Le 21 août 2026, une juge fédérale de New York a déclaré illégale la mesure de l'administration Trump qui bloquait depuis janvier la délivrance des visas de résidence permanente pour les citoyens de 75 pays, dont le Brésil, la Colombie et l'Uruguay. Cette décision relance les procédures pour des milliers de familles et de travailleurs, et constitue un nouveau revers pour la politique anti-immigration du gouvernement.

Le 21 août 2026, la juge fédérale Jeannette Vargas, du tribunal de district sud de New York, a invalidé la politique de l'administration Trump qui suspendait la délivrance des visas d'immigrant pour les citoyens de 75 pays. Dans sa décision, la magistrate a estimé que la mesure était « contraire à la loi » et qu'elle excédait l'autorité légale du secrétaire d'État, Marco Rubio.

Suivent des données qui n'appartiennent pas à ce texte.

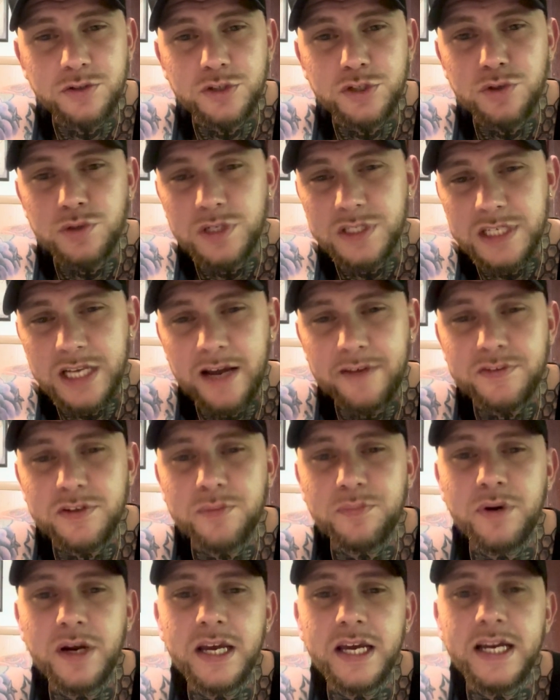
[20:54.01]
You just have to
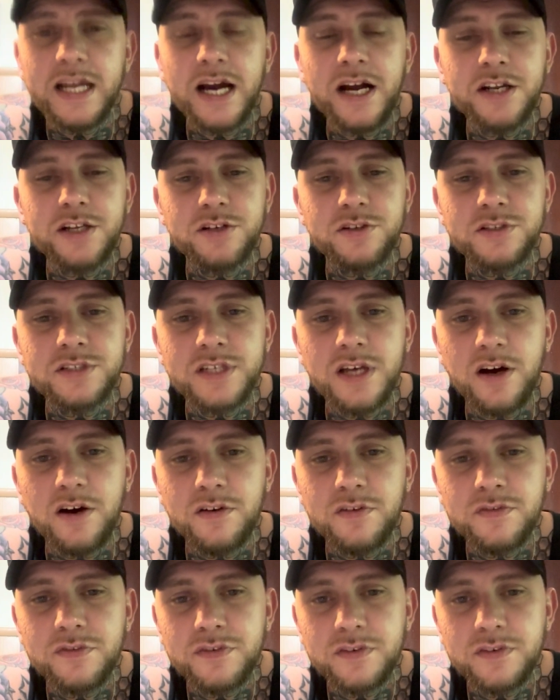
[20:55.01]
bring it out of yourself.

Cette décision marque un tournant dans la lutte juridique autour des politiques migratoires américaines et relance l'espoir pour des centaines de milliers de personnes ayant déposé une demande de visa avant janvier 2026.

Les motifs de la décision

La juge Vargas a estimé que la politique « contrevient à la loi sur l'immigration et la nationalité de 1965 », qui interdit explicitement toute discrimination fondée sur l'origine nationale dans l'octroi des visas. Elle a également souligné que la loi ne confère pas au secrétaire d'État le pouvoir de substituer son jugement à celui des agents consulaires.

Selon la législation, un demandeur ne peut être rejeté pour le motif de devenir une « charge publique » qu'après une évaluation individuelle de ses ressources financières, de son âge, de sa santé et de sa situation familiale. La juge a conclu que la pratique consistant à imposer un rejet automatique, même pour les candidats démontrant une solvabilité financière, était illégale.

Pays concernés

La restriction, en vigueur depuis le 21 janvier 2026, touchait environ 40 % des pays du monde. Les pays visés comprenaient :

  • Amériques : Brésil, Colombie, Uruguay, Cuba, Haïti, Jamaïque, Guatemala, Nicaragua et autres
  • Afrique : Égypte, Somalie, Nigeria, Éthiopie, Ghana, Rwanda et plus de 20 autres
  • Asie : Afghanistan, Iran, Irak, Syrie, Pakistan, Thaïlande, Yémen et autres
  • Europe : Russie, Albanie, Biélorussie, Géorgie, Kosovo et autres
  • Océanie : Fidji

L'argumentation du gouvernement et la riposte

Le département d'État a justifié sa mesure en affirmant que plus de 30 % des ménages immigrants de ces pays bénéficiaient d'une assistance publique. Un télégramme de Marco Rubio a ordonné aux agents consulaires de refuser les demandes même lorsque les candidats fournissaient des preuves supplémentaires de solvabilité. La juge a souligné dans sa décision : « Le résultat est prédéterminé. Le visa sera refusé. »

L'administration Trump a défendu cette politique sur la base d'un précédent de la Cour suprême de 2018 sur les restrictions de voyage. La juge Vargas a toutefois distingué cette jurisprudence, rappelant que « cette affaire portait sur le pouvoir du président de décider qui peut entrer sur le territoire, et non sur la délivrance des visas ».

Demanderurs et perspectives

Le recours a été introduit par deux organisations à but non lucratif – la Réseau catholique d’immigration légale (CLINIC) et African Communities Together – ainsi que par 11 personnes dont des proches ont vu leurs demandes de visa rejetées. Les cas incluent : six citoyens américains qui avaient déposé des demandes familiales pour le Ghana, la Jamaïque, le Guatemala et l'Éthiopie, et cinq Colombiens titulaires de visas de travail.

Anna Gallagher, directrice de la CLINIC, a salué cette décision : « Cette affaire vise à maintenir les familles unies ». Diana Konate, directrice adjointe de African Communities Together, a qualifié cette décision de « énorme victoire pour l'État de droit ».

Le jugement ordonne au département d'État de rétablir un examen individualisé des demandes. Les parties disposent d'un délai jusqu'au 11 septembre 2026 pour proposer une procédure de traitement des dossiers en suspens. L'administration Trump peut faire appel.